FIG 2.

VP1 and VP3 are the minimal viral components required and sufficient for rescue of infectious virus from the uncapped IBDV RNA. (A) HEK 293T cells were cotransfected with p1-mA and p1-mB together with different combinations of pVP1, pVP2, pVP3, pVP4, and pVP5 as indicated. The supernatant of transfected cells was collected at 72 h posttransfection and passaged on DF-1 cells, and subsequently lysates of passaged cells were subjected to Western blot analysis using antibodies against VP1, VP3, and VP4. Anti-GAPDH was used as a loading control. (B) HEK 293T cells were cotransfected with p1-mA and p1-mB together with pVP1 and pVP3 or pCI-neo empty plasmid.
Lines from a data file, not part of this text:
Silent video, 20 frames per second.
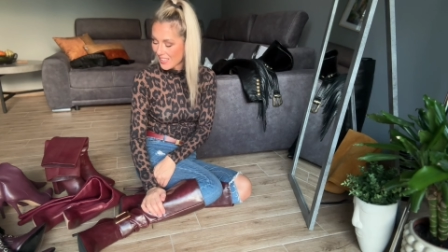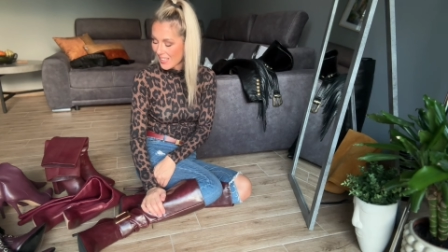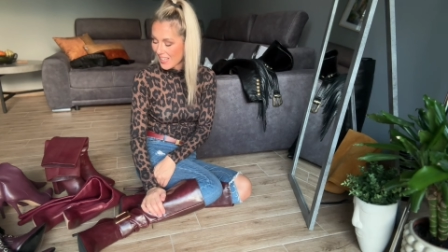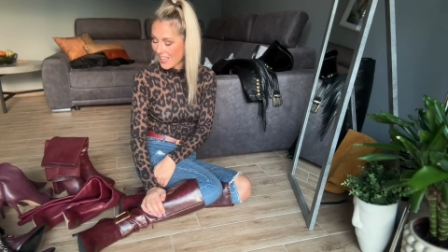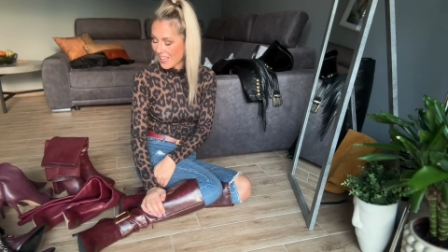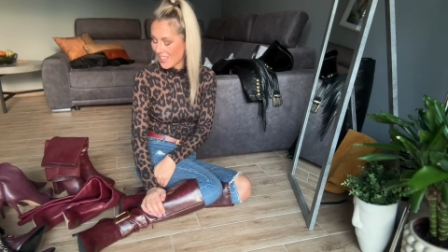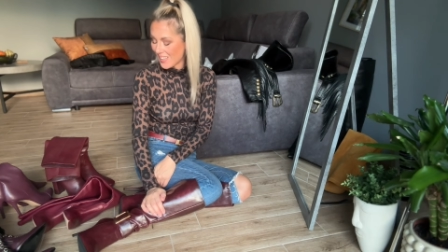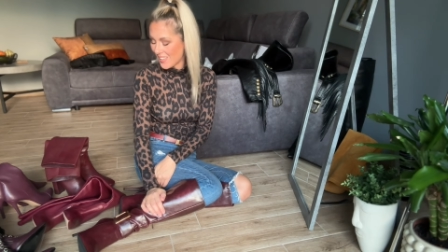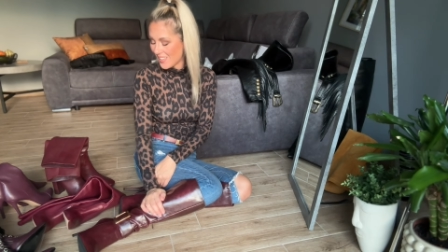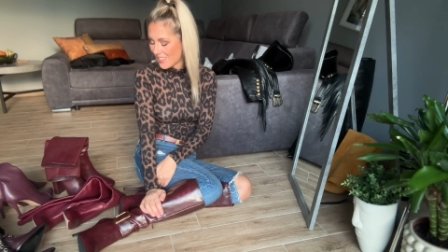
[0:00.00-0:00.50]

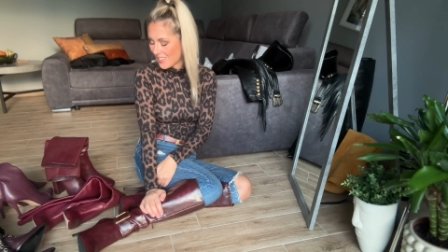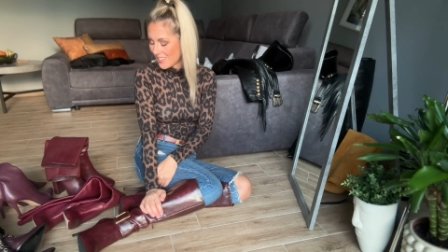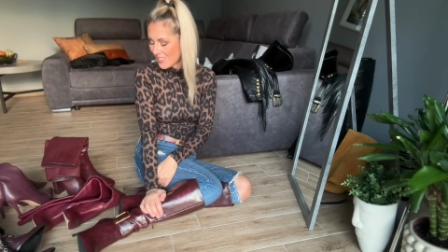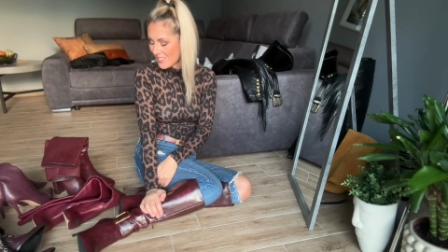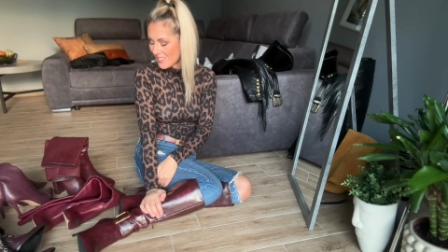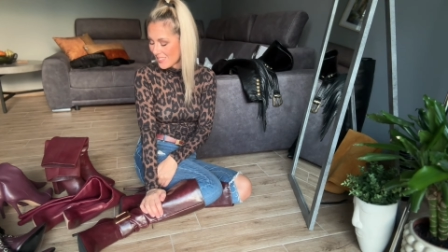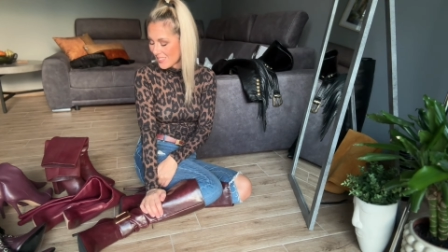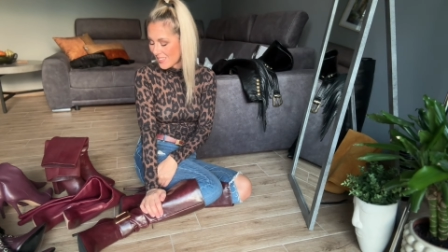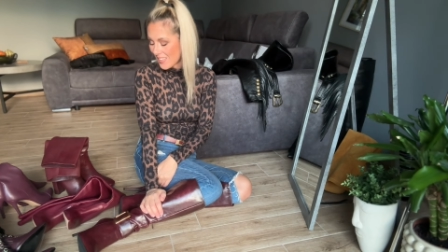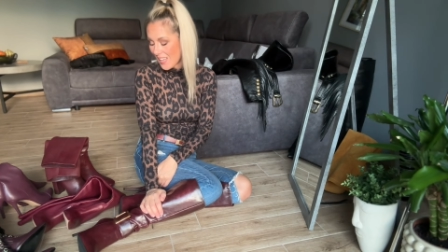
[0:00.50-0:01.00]
and
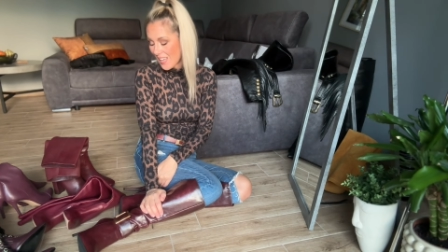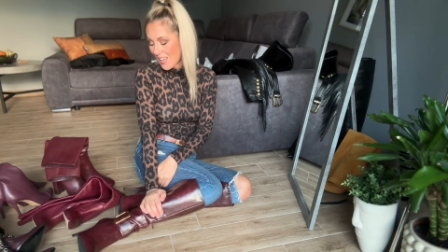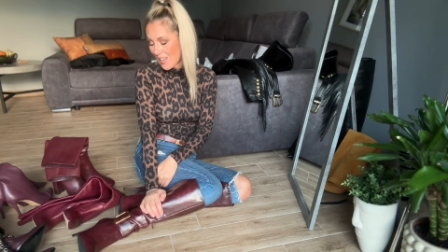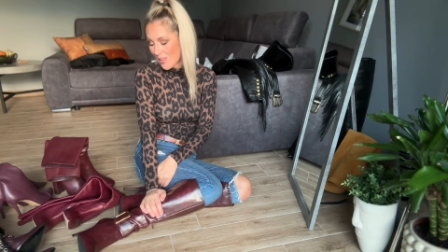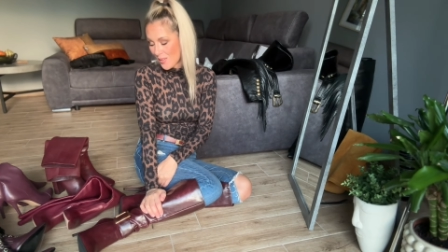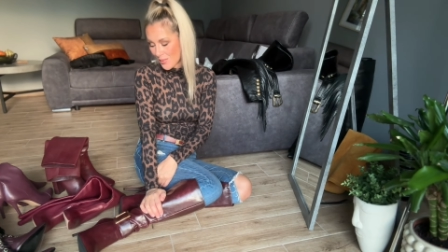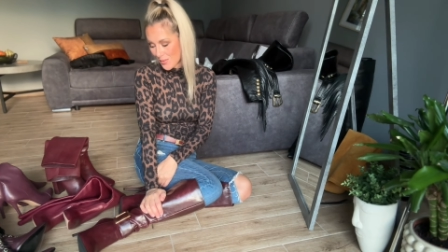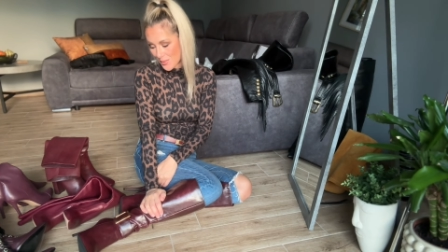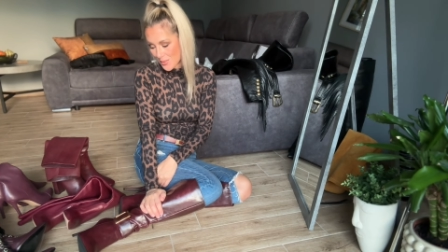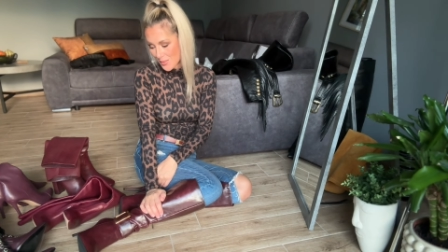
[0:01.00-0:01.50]
they are
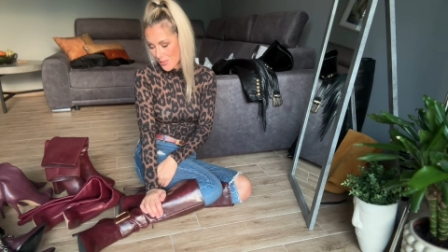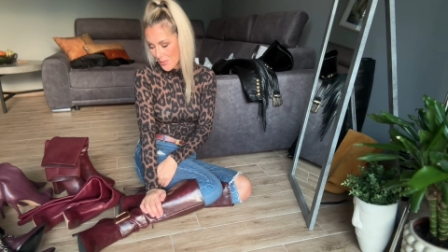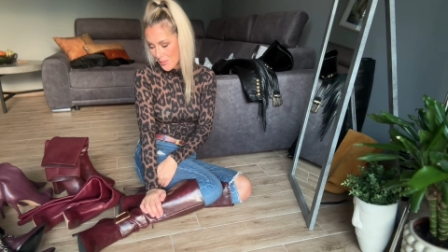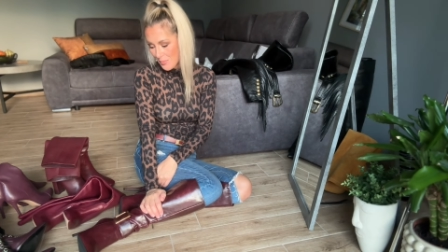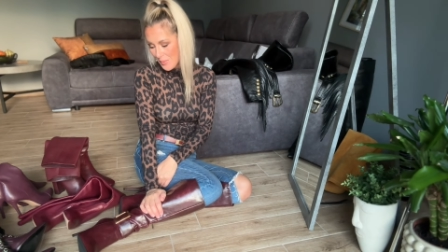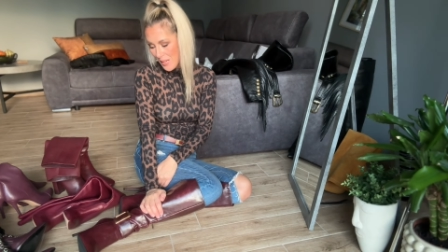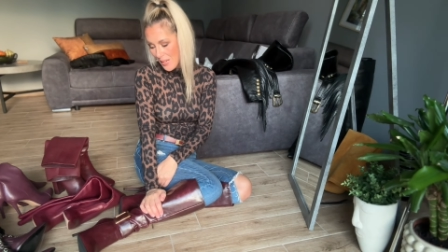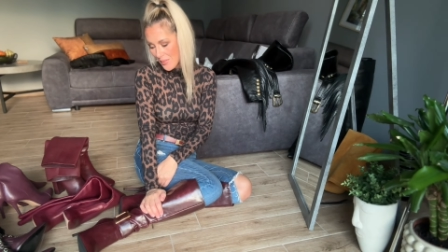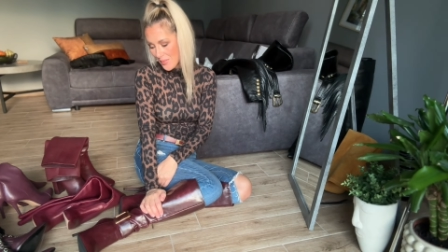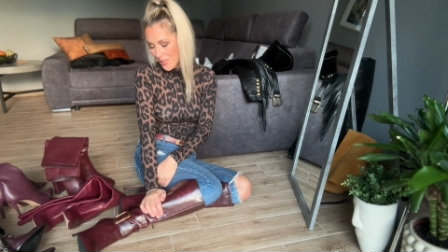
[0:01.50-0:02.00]
also
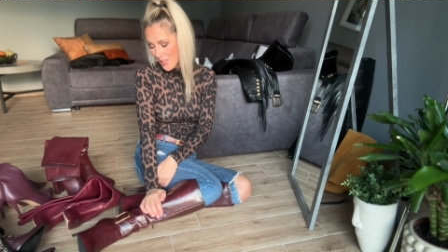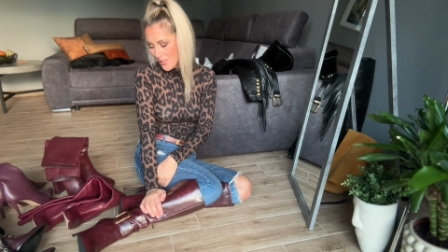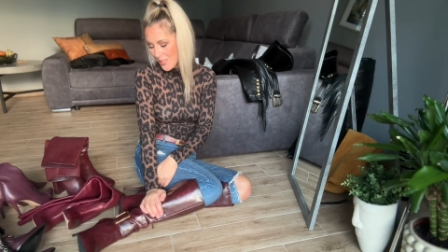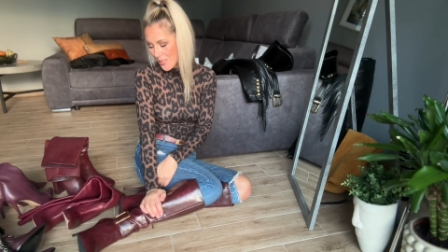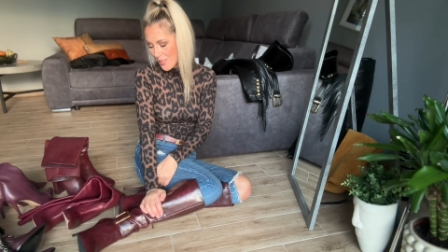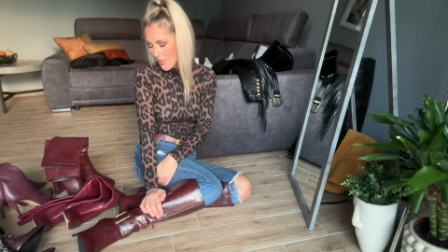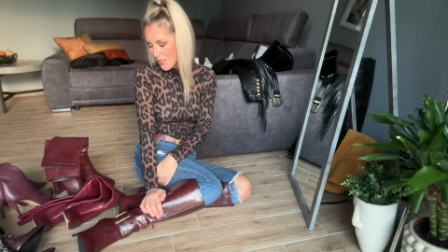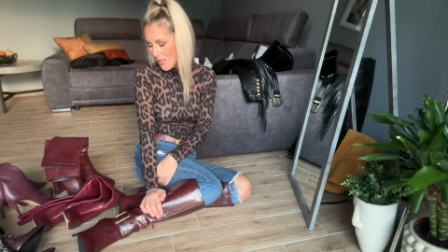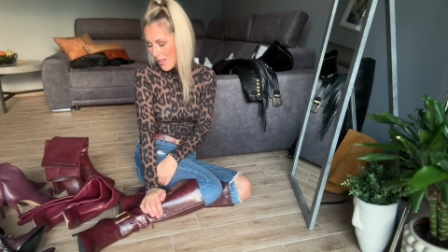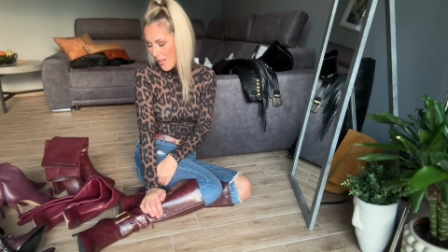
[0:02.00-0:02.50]
perfect
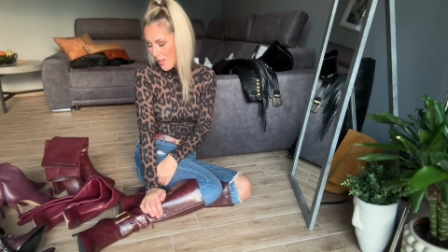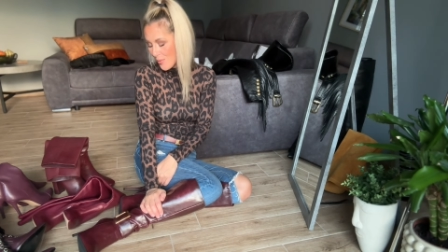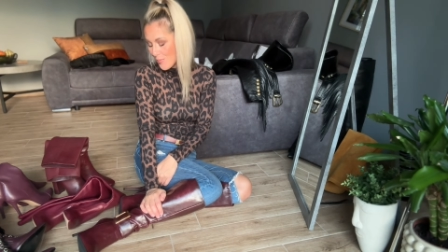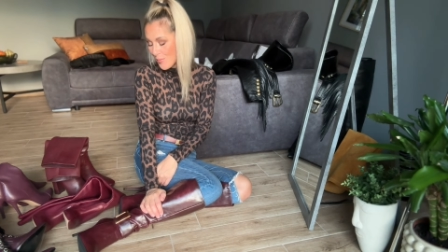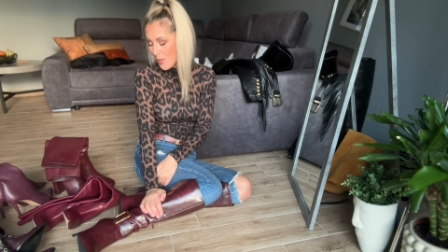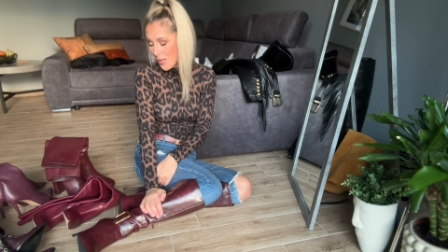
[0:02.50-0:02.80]
so I'm,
Supernatant of the transfected cells was collected at the indicated time points posttransfection, and the viral titer was measured by plaque assay. The curve was plotted based on three independent experiments, and values are expressed as means ± standard deviations. The inset shows an example of plaques formed on a monolayer of DF-1 cells inoculated with the supernatant from HEK 293T cells cotransfected with p1-mA, p1-mB, pVP1, and pVP3 for 72 h. (C) RT-PCR analysis of vp1 and vp3 for validation of the viral RNA transcription level in the infected DF-1 cells, and discrimination of the rescued virus (IBDV/rescued) from wild-type virus (IBDV/wt) by EcoRI digestion analysis of the amplified vp1 gene fragment. (D) The plaque assay was performed to establish the one-step growth curves of the rescued viruses (IBDV/rescued) and the wild-type viruses (IBDV/wt) with the inoculation of virus at a multiplicity of infection of 0.1. (E) HEK 293T cells were cotransfected with the purified IBDV genomic dsRNA together with pVP1 and pVP3 or pCI-neo empty plasmid. The supernatant was collected at 72 h posttransfection and passaged on DF-1 cells. Western blotting was performed to verify the rescue of infectious viruses using antibodies against VP1, VP3, and VP4.